(Stored data)

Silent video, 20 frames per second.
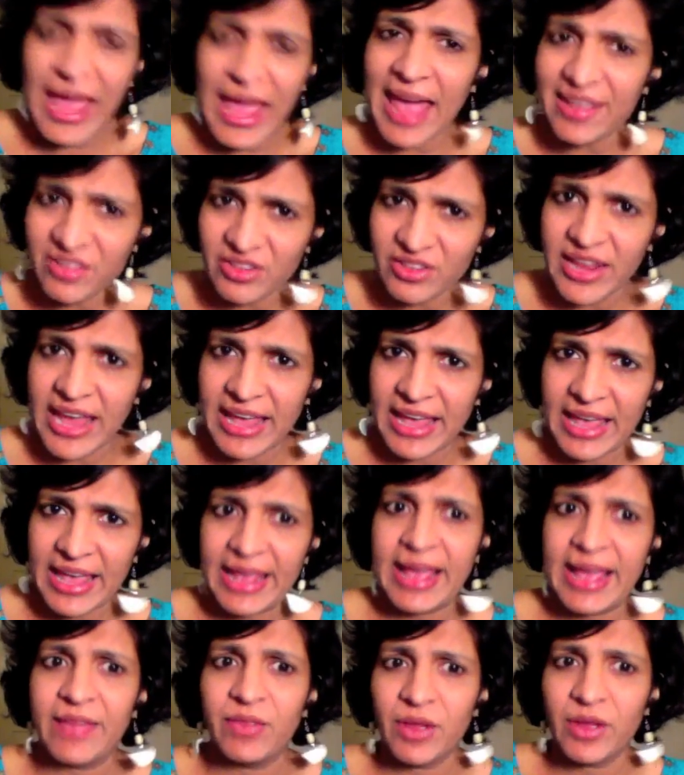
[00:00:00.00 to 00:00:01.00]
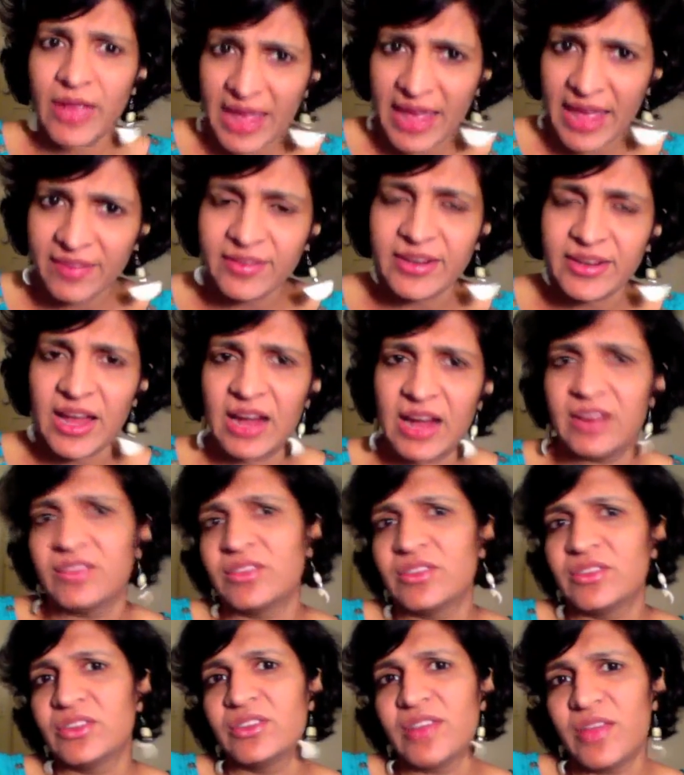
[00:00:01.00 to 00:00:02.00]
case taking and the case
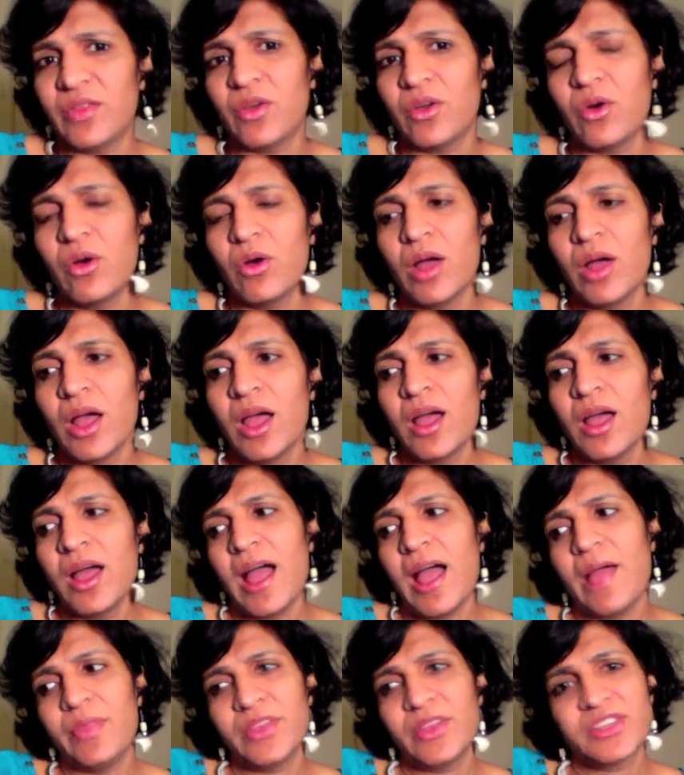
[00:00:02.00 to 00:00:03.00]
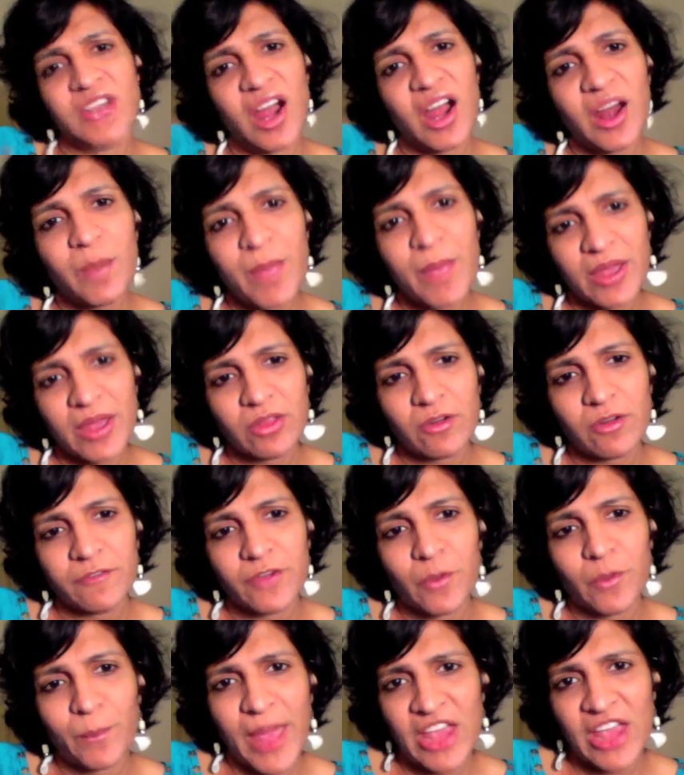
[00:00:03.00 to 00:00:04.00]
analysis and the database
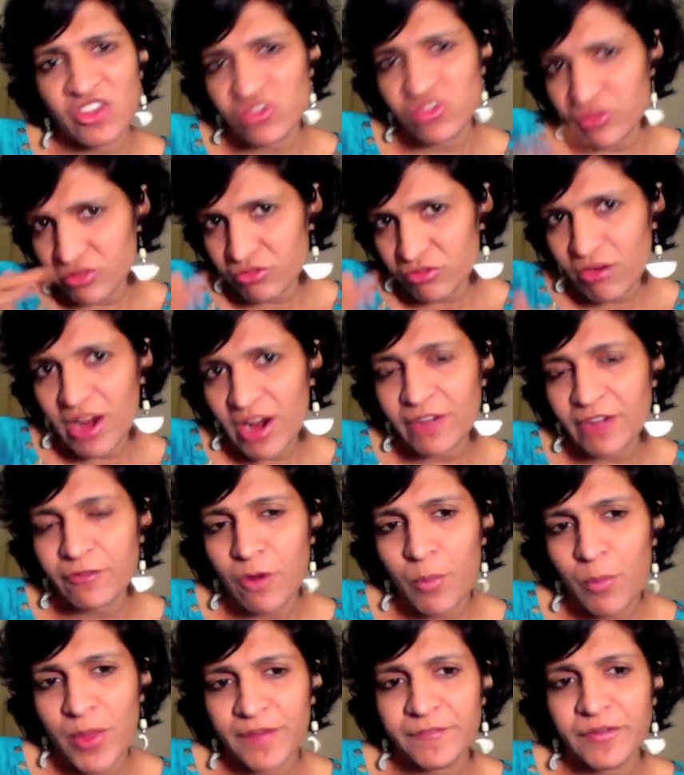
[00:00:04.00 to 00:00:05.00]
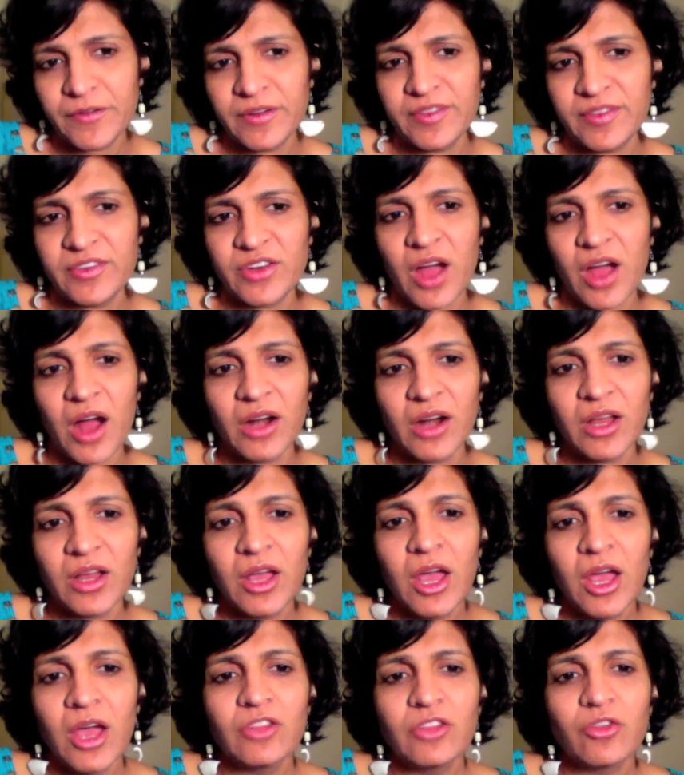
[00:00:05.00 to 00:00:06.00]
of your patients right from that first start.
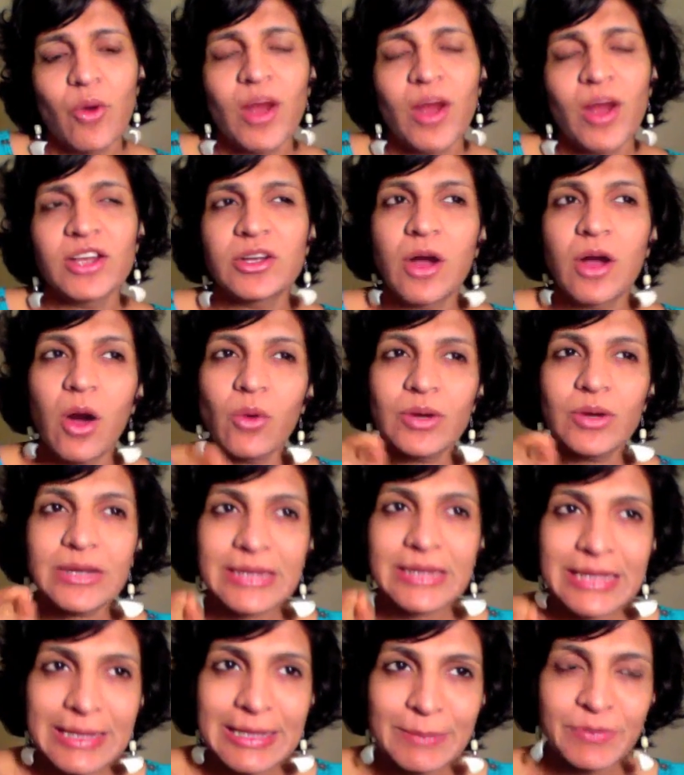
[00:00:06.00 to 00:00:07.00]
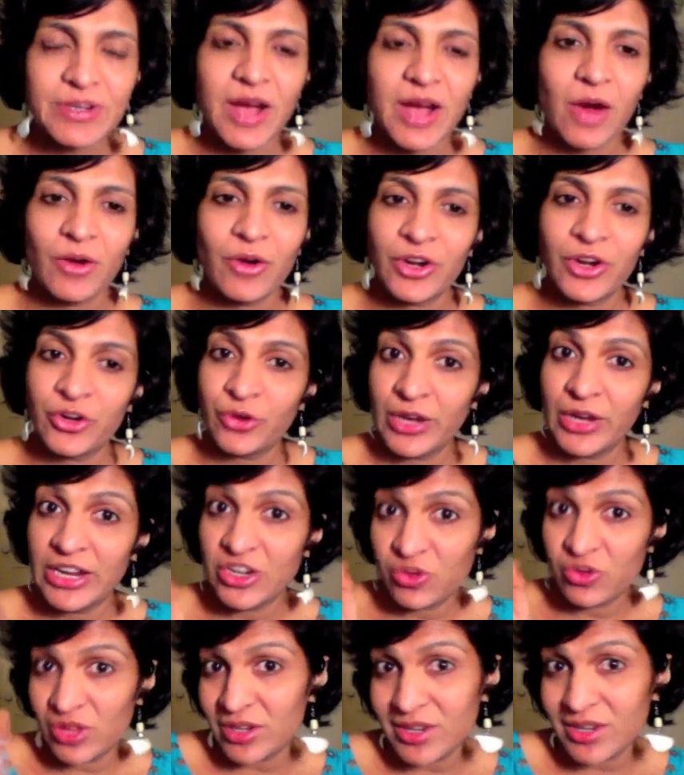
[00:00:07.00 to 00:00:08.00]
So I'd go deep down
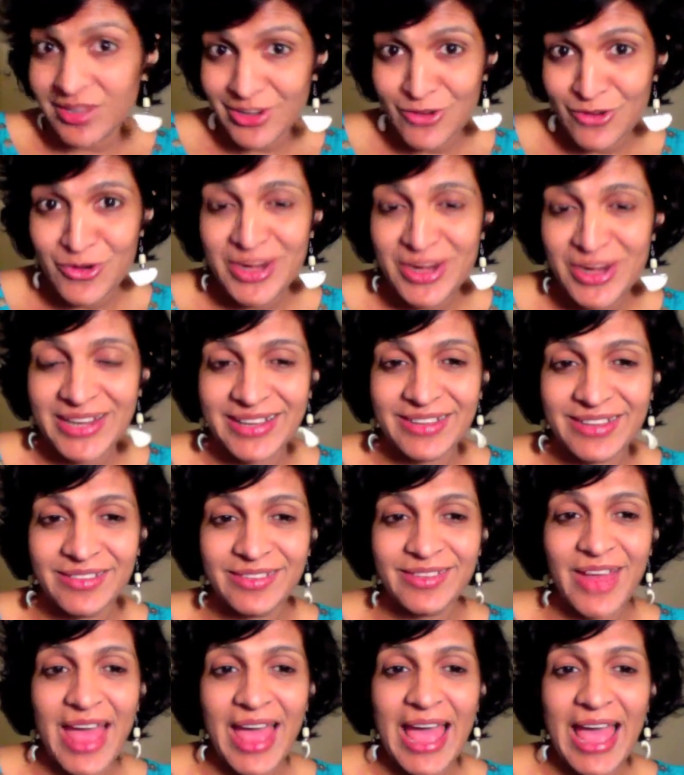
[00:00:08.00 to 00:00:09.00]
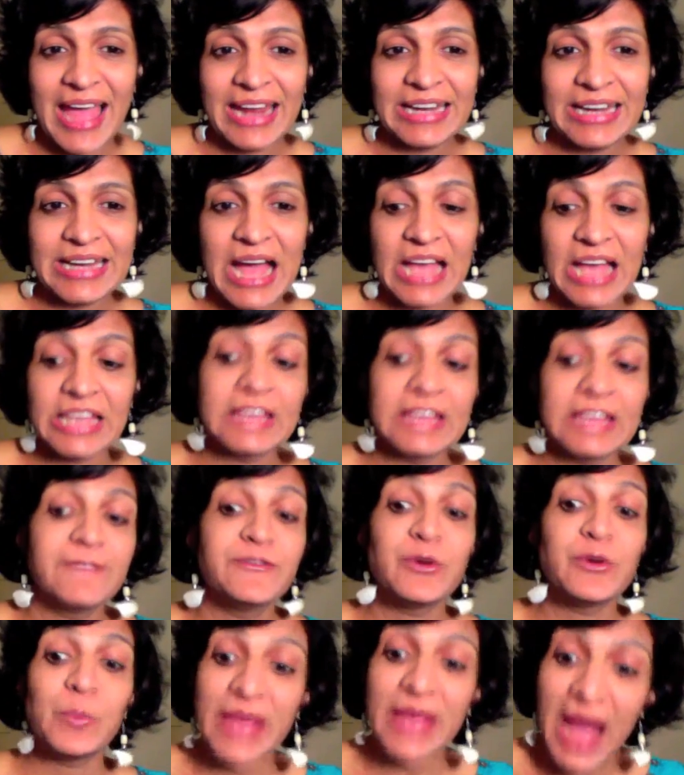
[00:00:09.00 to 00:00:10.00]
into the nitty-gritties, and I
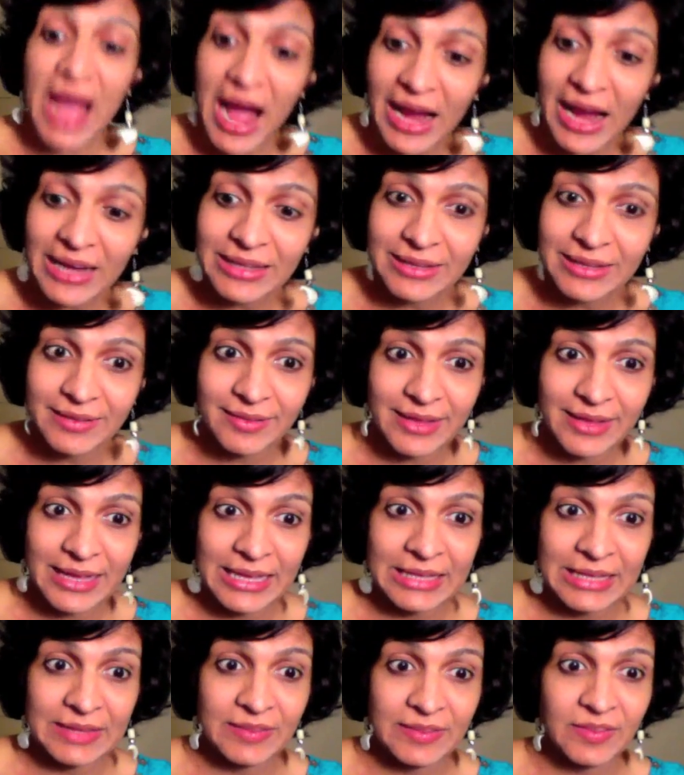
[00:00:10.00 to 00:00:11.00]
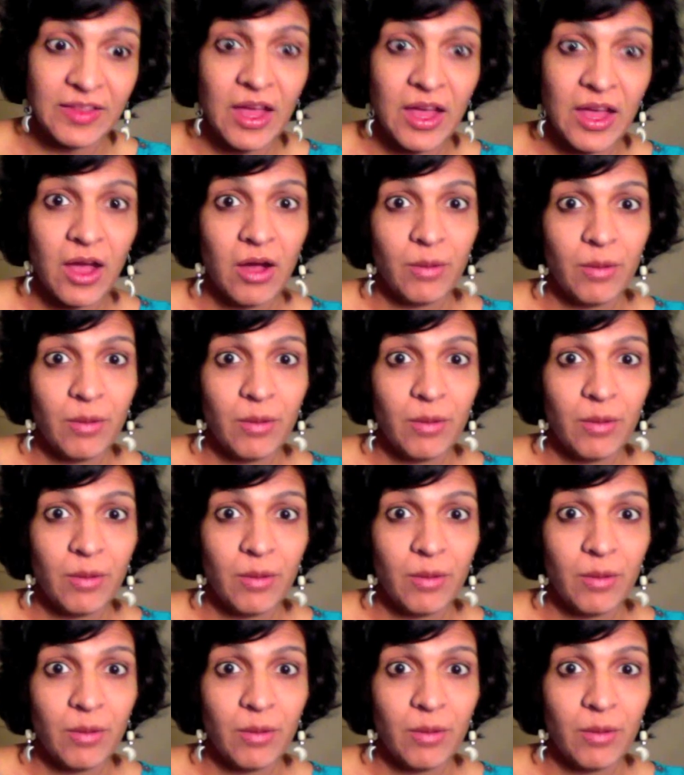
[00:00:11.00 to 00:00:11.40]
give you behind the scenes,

[Exercise details]: Among the entries above, copy exactly the stretch from the line holding "[00:00:00.00 to 00:00:01.00]" through the line holding "[00:00:06.00 to 00:00:07.00]", leaving out any pictures.

[Result below]:
[00:00:00.00 to 00:00:01.00]
[00:00:01.00 to 00:00:02.00]
case taking and the case
[00:00:02.00 to 00:00:03.00]
[00:00:03.00 to 00:00:04.00]
analysis and the database
[00:00:04.00 to 00:00:05.00]
[00:00:05.00 to 00:00:06.00]
of your patients right from that first start.
[00:00:06.00 to 00:00:07.00]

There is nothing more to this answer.